Type out the data exactly as given. Skip any image.

···

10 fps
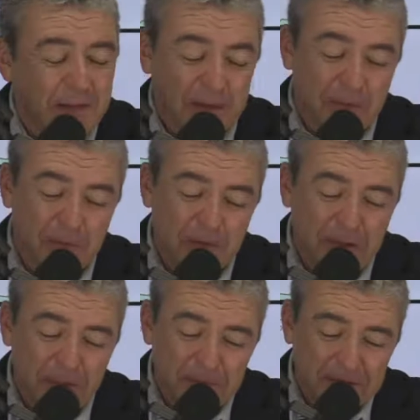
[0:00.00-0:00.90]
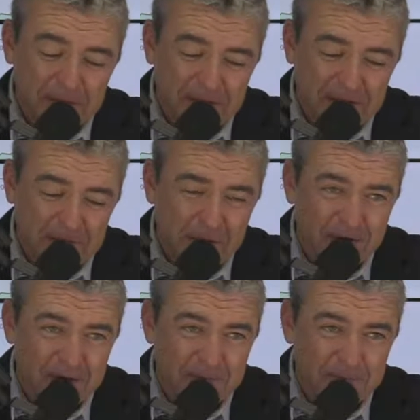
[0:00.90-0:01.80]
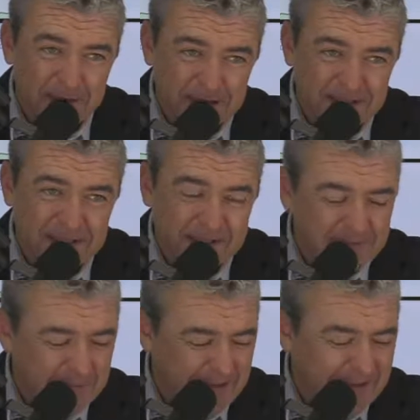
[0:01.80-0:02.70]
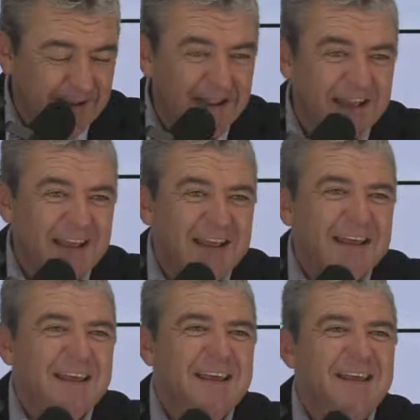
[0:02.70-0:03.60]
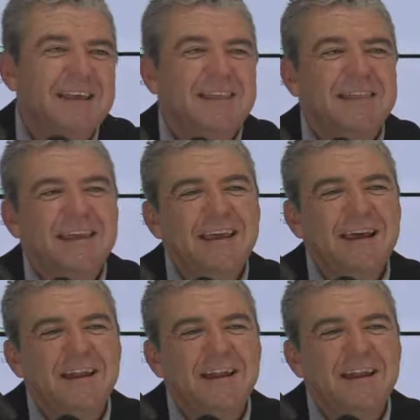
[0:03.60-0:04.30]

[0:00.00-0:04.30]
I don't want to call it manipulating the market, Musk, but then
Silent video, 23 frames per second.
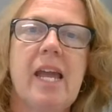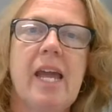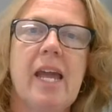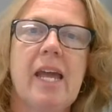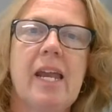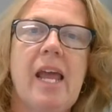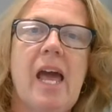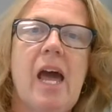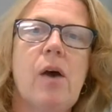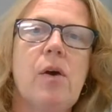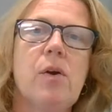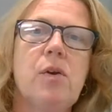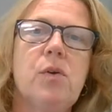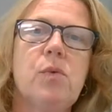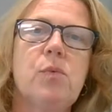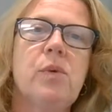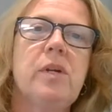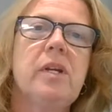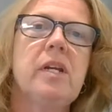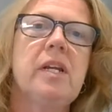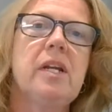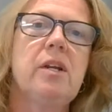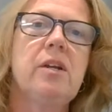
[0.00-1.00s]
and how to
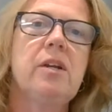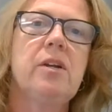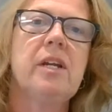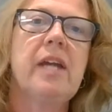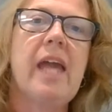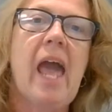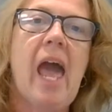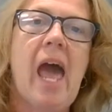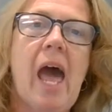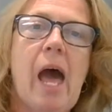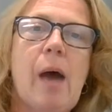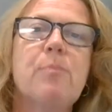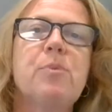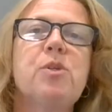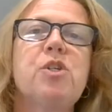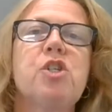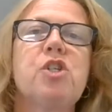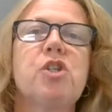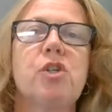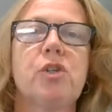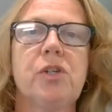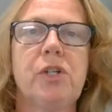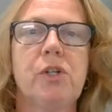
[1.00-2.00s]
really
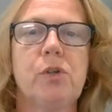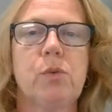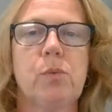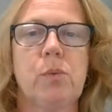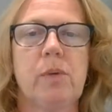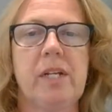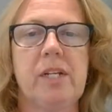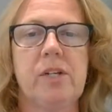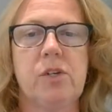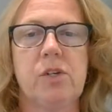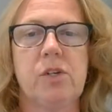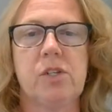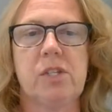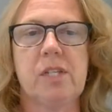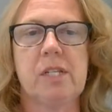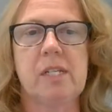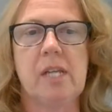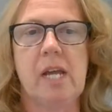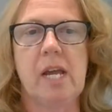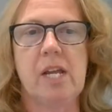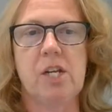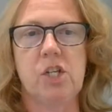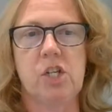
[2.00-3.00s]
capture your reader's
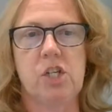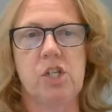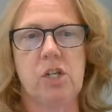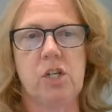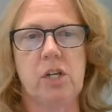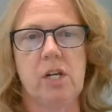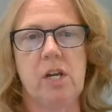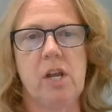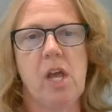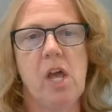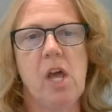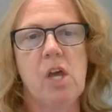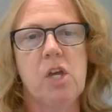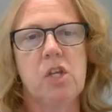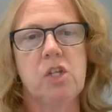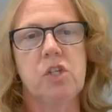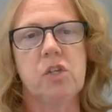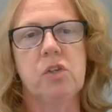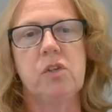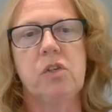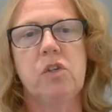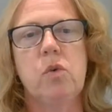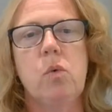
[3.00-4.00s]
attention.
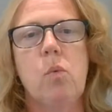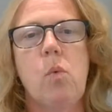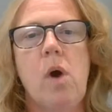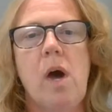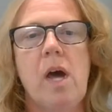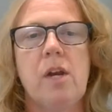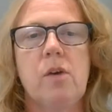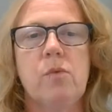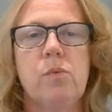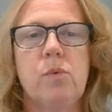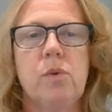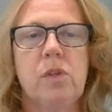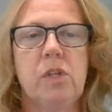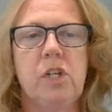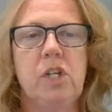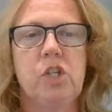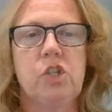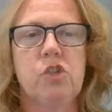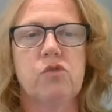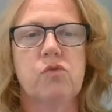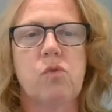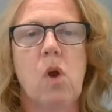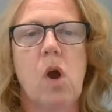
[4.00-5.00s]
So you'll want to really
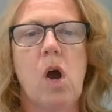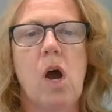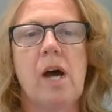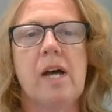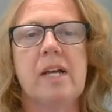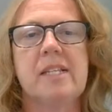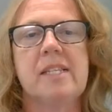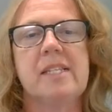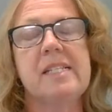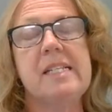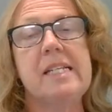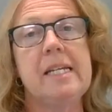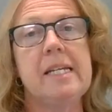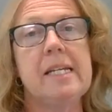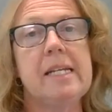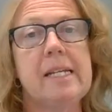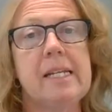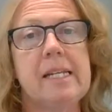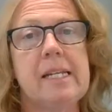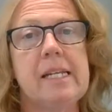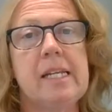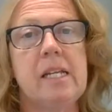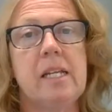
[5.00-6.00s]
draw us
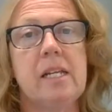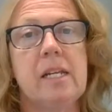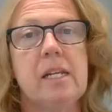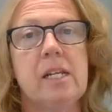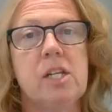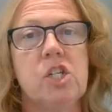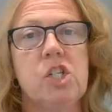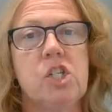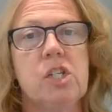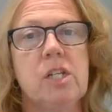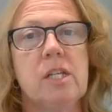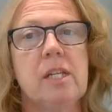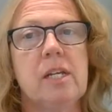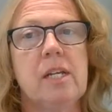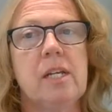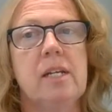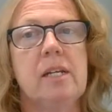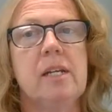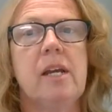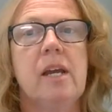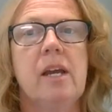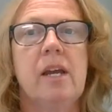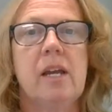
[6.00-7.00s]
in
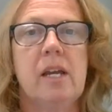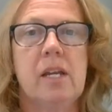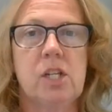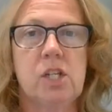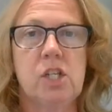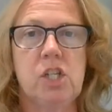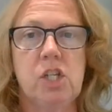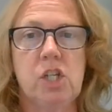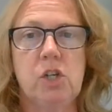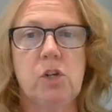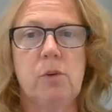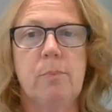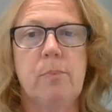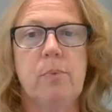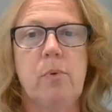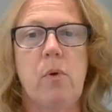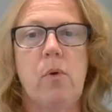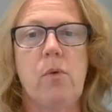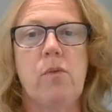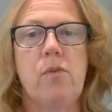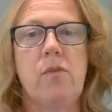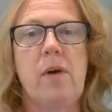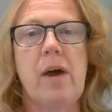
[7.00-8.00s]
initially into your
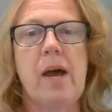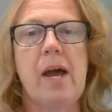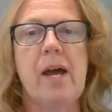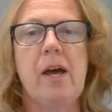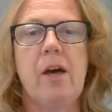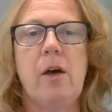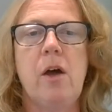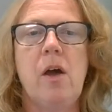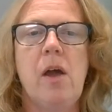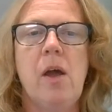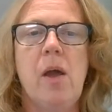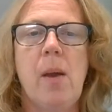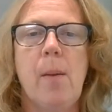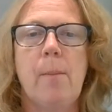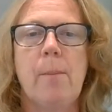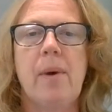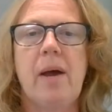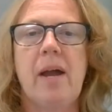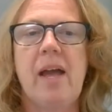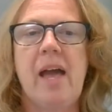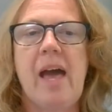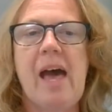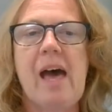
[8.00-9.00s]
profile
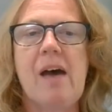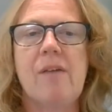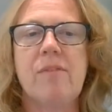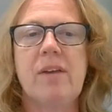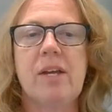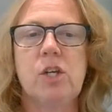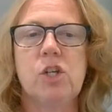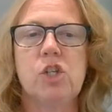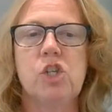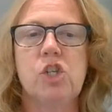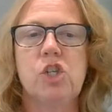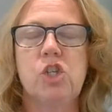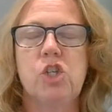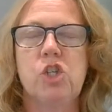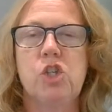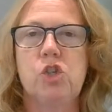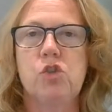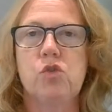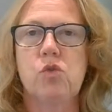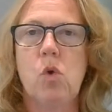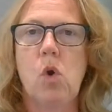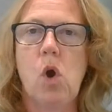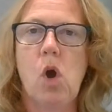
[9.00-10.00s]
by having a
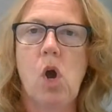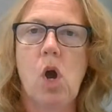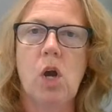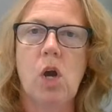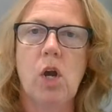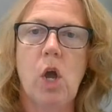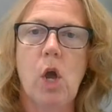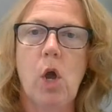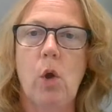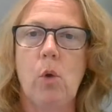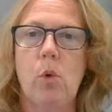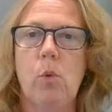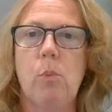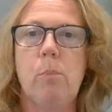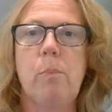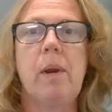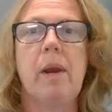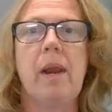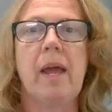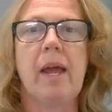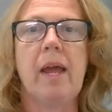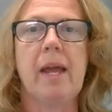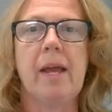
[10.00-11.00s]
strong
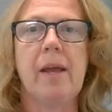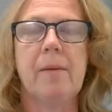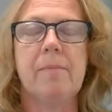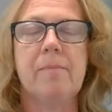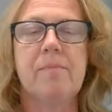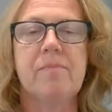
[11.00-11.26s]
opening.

···

**FINISHED EXERCISE**:
10 fps
[0:00.00-0:00.90]
[0:00.90-0:01.80]
[0:01.80-0:02.70]
[0:02.70-0:03.60]
[0:03.60-0:04.30]

[0:00.00-0:04.30]
I don't want to call it manipulating the market, Musk, but then
Silent video, 23 frames per second.
[0.00-1.00s]
and how to
[1.00-2.00s]
really
[2.00-3.00s]
capture your reader's
[3.00-4.00s]
attention.
[4.00-5.00s]
So you'll want to really
[5.00-6.00s]
draw us
[6.00-7.00s]
in
[7.00-8.00s]
initially into your
[8.00-9.00s]
profile
[9.00-10.00s]
by having a
[10.00-11.00s]
strong
[11.00-11.26s]
opening.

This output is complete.